Do Not Use Comic Sans

One of my friends recently noted that when visual artists incorporate text into their work, choosing the wrong font cheapens the overall impression.

The first was a video work of majestic nature projected on an entire wall, and I was totally distracted by the use of comic sans for the captions at the bottom. This was a painter crossing over into other areas, which is great, but that font made no sense…
Chris Healey (the ALP Blog)

This got me to thinking – what is a “bad” font, and why is comic sans one of them? People love to hate comic sans, not just because of its ubiquity and subsequent misuse, but because it’s poorly crafted. Its weights are uneven, and its kerning is so poorly done that legibility suffers. Reading an entire page of comic sans is like trying to walk briskly through the ball pit at Ikea. There are options, of course – if you want a rounded font there’s lots of well-crafted ones like Futura round SG, or if you want to stick to Microsoft fonts, Arial Rounded MT. The important question to ask yourself, however, is whether comic sans is even appropriate.

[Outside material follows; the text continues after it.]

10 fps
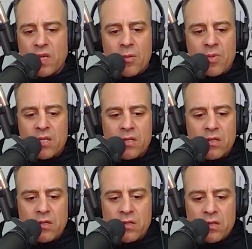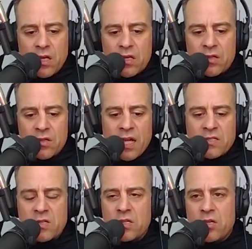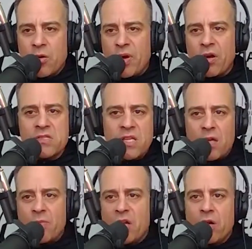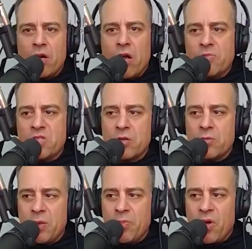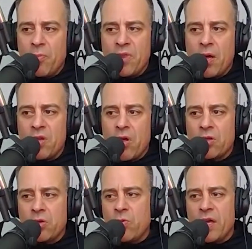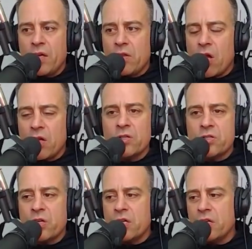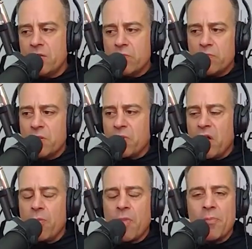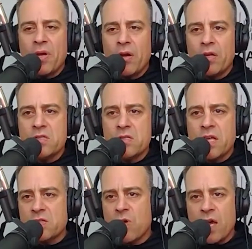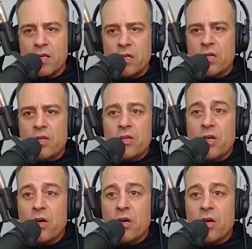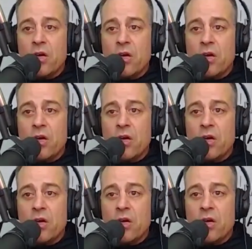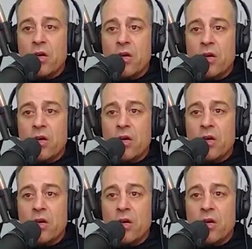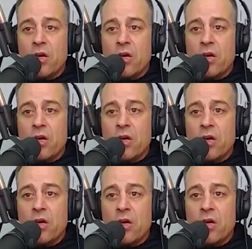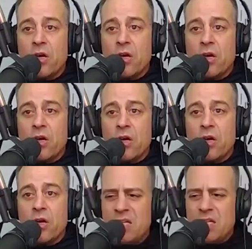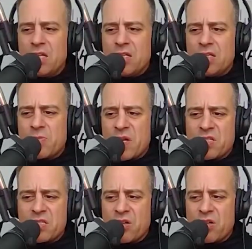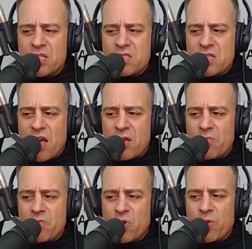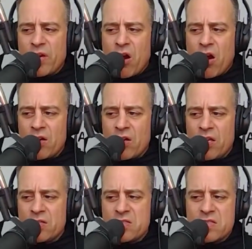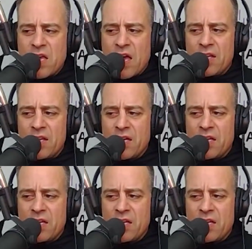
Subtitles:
I mean, look, your parents came here. I'm sure people helped them along the way, along their journey. People helped my parents. And that's why, we give back, right? We help other people, just, especially during this time where we are in society.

That typography and font choices communicate meaning is one of the core principles of graphic design, as Carolyn Knight and Jessica Glaser point out in a Smashing Magazine article discussing  “the interaction between the look of type and what type actually says” :

The role — and, in fact, the obligation — of the designer in establishing a tone that adds meaning to the verbal message is a matter of regular debate. Many graphic designers and academics argue that the designer has a responsibility to add “flavor” to their work, not only helping to convey and enhance meaning, but also making the message enjoyable and encouraging to “read” and also memorable.
– When Typography Speaks Louder Than Words

In this example, we have an Orange County, Florida squad car on the left, and a Los Angeles squad car on the right.

Orlando and Los Angeles police cars

The implied insincerity communicated in both examples by a shocking misuse of quotation marks aside, the LA example is clearly superior. The impression it gives is sophisticated yet casual; there’s a reassuring early 60’s-esque quality to the font that makes you think of the police as a homey kind of institution, shades of the Andy Griffith Show. The Orlando example, on the other hand, could be written on the awning of a daycare and not look out of place. It’s not just inappropriate – it’s disrespectful of the importance of city police, and of their relationship with the community at large. Why, the designer that came up with this must be some kind of TRAITOR.

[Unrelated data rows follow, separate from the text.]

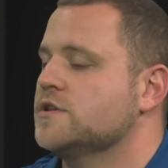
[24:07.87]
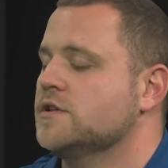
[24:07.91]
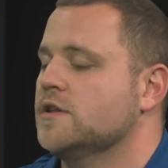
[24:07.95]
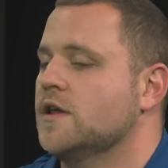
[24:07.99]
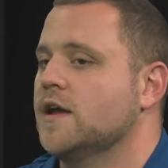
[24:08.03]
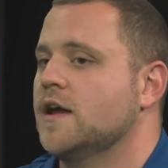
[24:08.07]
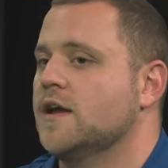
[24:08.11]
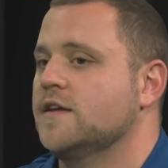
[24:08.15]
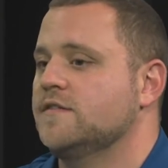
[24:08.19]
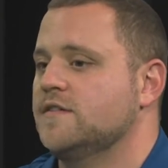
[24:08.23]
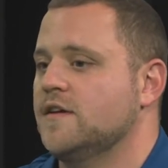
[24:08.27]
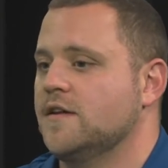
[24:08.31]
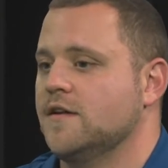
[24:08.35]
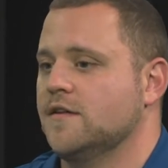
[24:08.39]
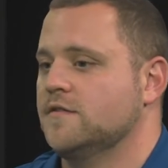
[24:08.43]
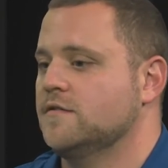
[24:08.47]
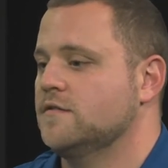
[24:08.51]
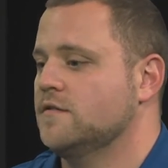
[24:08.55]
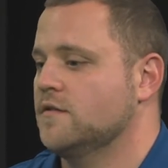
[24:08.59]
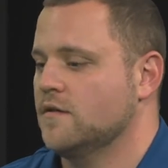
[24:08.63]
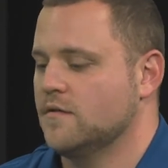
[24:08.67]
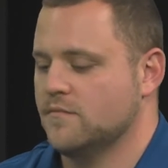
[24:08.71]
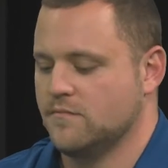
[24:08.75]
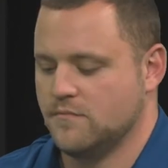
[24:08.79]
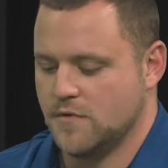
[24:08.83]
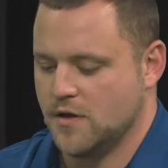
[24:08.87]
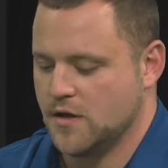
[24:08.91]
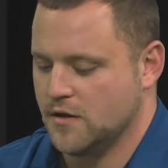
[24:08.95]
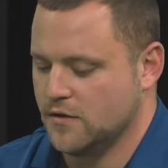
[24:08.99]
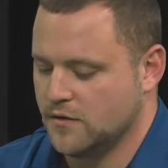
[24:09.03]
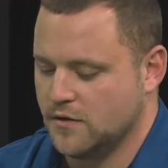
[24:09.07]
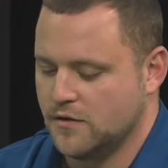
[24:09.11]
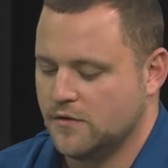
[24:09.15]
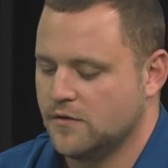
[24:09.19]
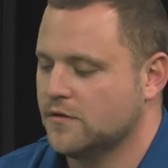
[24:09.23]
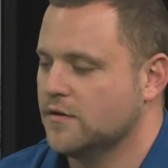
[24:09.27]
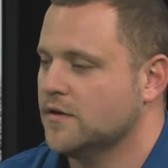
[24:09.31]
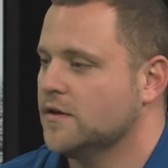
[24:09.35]
And like I said, it's
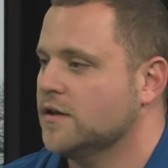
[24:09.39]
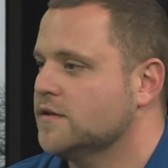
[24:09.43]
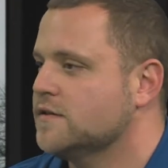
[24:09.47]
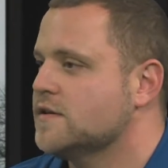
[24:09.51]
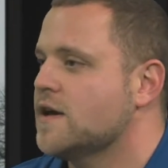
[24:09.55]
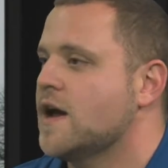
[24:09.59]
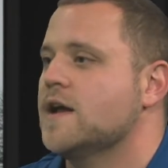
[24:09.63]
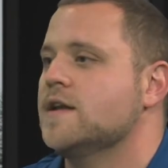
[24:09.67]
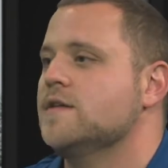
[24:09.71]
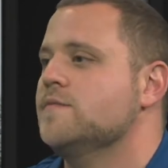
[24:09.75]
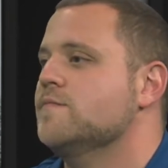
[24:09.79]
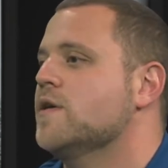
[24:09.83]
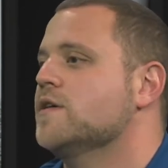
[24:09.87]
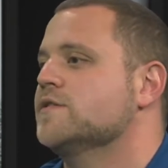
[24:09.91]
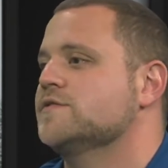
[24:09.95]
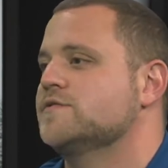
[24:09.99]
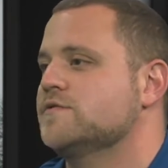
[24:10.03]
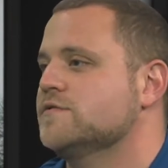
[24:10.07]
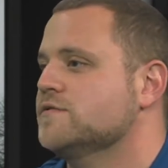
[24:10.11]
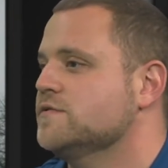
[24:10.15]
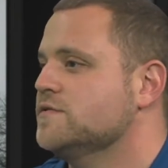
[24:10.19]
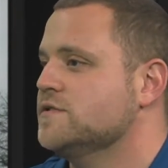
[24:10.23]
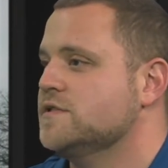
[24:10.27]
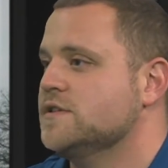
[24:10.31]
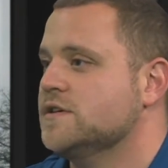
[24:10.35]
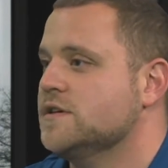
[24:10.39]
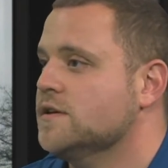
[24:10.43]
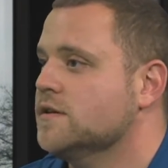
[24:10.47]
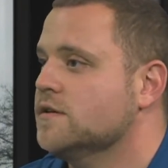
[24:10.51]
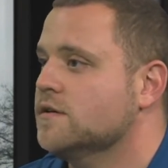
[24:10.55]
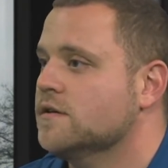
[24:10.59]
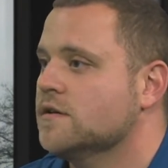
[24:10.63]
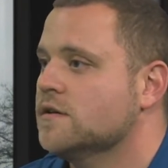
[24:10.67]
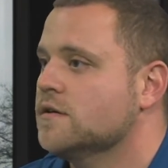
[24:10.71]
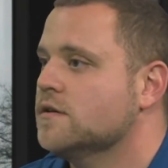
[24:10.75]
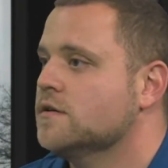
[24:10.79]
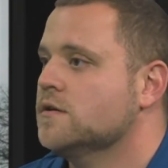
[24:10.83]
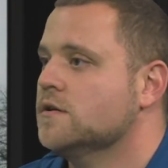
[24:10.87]
literally a tiny mustard seed
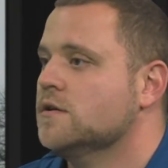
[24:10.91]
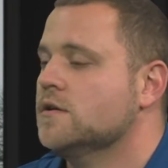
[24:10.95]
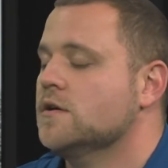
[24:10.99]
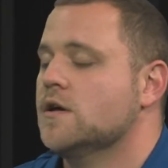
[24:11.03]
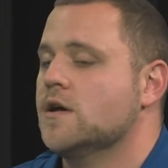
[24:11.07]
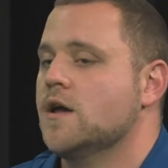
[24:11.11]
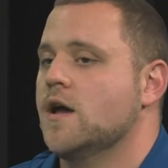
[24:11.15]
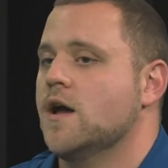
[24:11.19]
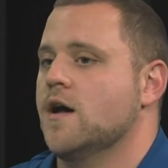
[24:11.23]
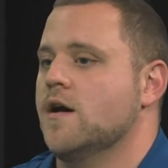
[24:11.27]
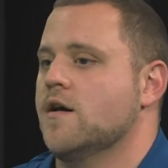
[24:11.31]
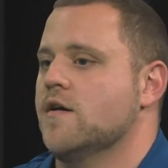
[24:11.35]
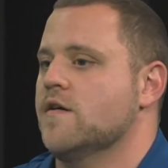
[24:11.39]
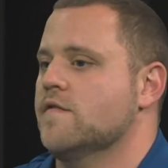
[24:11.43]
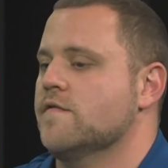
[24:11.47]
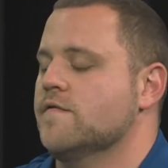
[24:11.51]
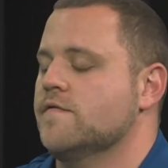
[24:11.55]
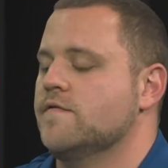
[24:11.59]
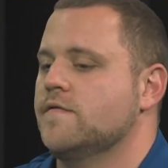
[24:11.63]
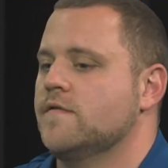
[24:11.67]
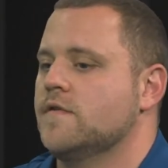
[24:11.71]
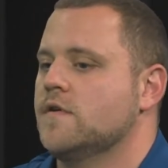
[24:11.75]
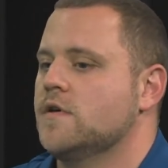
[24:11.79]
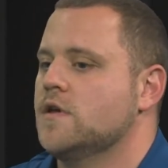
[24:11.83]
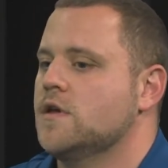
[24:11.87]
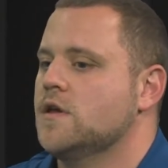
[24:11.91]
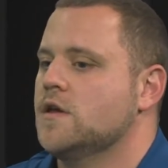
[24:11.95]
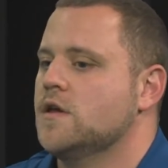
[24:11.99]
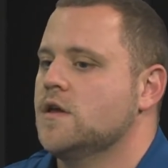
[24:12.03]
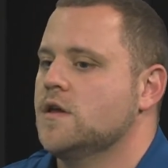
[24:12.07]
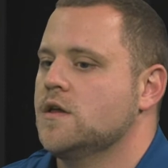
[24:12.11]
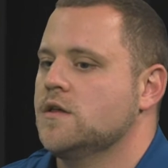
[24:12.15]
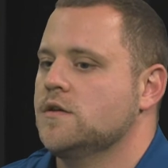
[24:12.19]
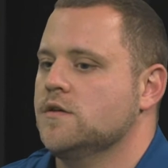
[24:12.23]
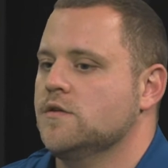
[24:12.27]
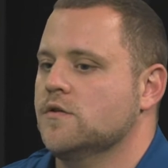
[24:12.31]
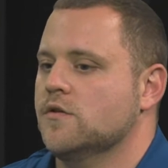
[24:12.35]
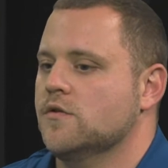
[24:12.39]
of,
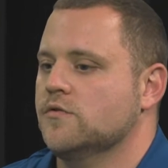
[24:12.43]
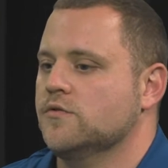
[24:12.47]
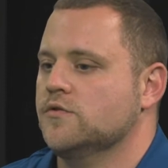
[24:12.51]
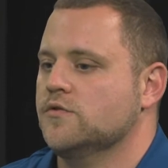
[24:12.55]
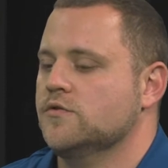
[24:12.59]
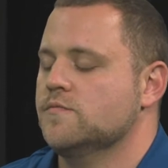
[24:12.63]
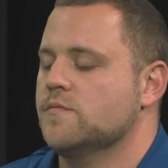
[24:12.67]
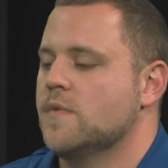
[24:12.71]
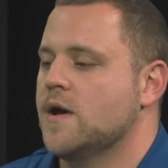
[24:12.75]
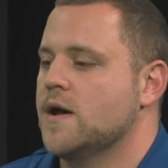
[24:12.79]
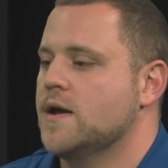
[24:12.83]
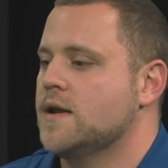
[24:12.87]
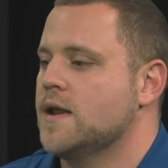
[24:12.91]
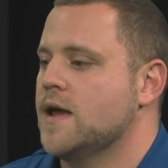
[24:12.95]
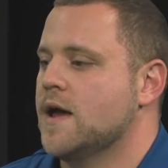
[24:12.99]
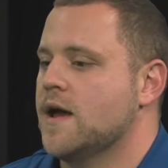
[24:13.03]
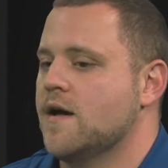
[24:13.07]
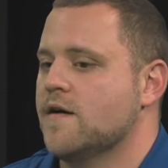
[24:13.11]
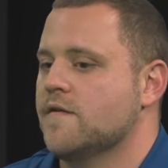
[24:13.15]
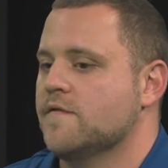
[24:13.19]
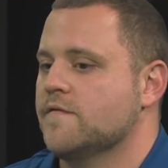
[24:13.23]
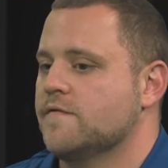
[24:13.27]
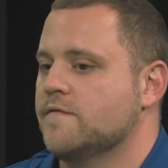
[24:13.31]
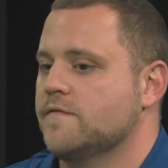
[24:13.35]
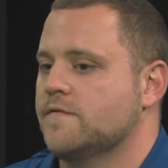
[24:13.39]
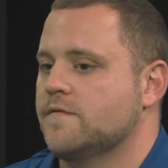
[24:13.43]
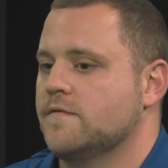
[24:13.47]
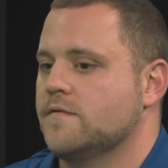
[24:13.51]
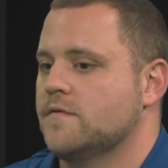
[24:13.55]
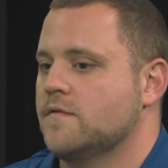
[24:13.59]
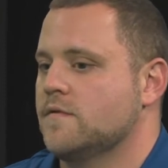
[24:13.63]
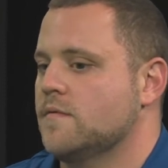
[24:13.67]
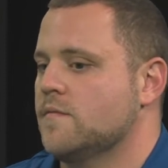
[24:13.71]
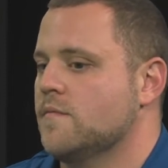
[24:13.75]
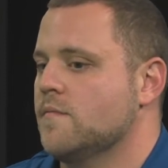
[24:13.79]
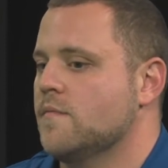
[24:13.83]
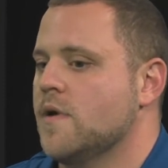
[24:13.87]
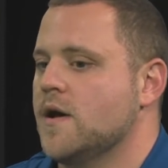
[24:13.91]
you might have
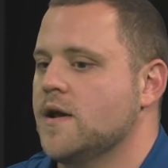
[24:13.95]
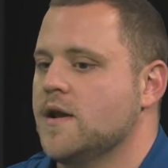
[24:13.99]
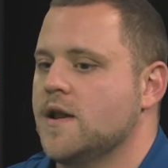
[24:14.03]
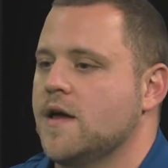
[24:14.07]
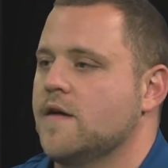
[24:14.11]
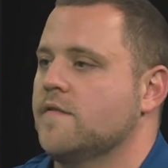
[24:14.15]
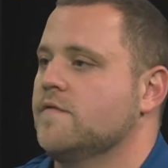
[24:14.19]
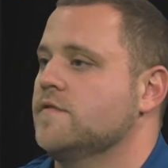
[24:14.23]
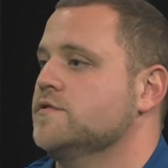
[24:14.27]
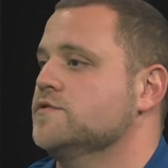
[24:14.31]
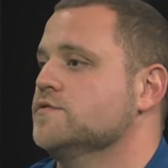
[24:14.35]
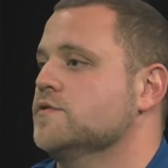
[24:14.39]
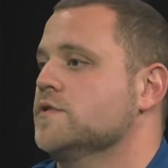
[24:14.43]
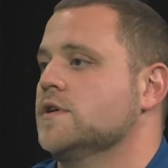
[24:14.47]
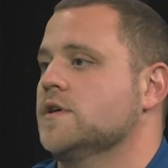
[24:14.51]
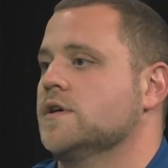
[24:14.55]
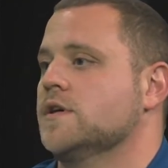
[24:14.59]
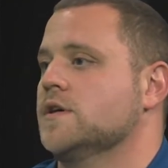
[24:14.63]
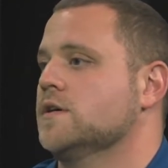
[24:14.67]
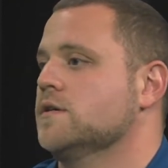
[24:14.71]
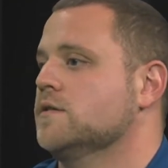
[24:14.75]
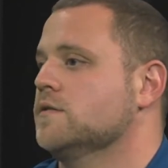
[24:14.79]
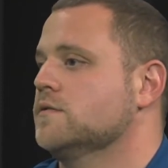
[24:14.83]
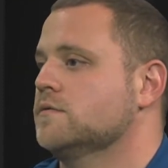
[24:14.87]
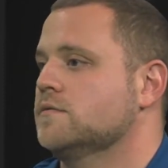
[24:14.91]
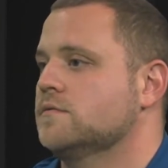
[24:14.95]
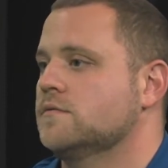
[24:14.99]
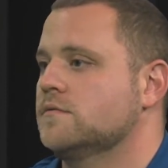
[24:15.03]
a drinking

Well, maybe that’s going too far.

Stop signs reimaginedThere’s also the question of legibility – imagine if a city decided to use comic sans for its traffic signage instead of Highway Gothic. Hideous AND hard to read. Of course, legibility isn’t the only concern, but it’s often an important one – not just in traffic signs or body text, but in branding.

To my mind, the strongest argument against using comic sans in any situation is that it’s simply trite. While it may be conventionally appropriate to uses like play areas and daycares, the font is so overused that it has become the equivalent of Chinese restaurants that use faux brush script on their signs; the message comic sans gives is “this place is lame at best”.

So there you have it – next time someone says, “I know designers hate comic sans, but why?”, you can simply explain that comic sans is a sloppy, hard to read, insincere font that even where hypothetically appropriate is so overused it will make anything you use it for look like a joke.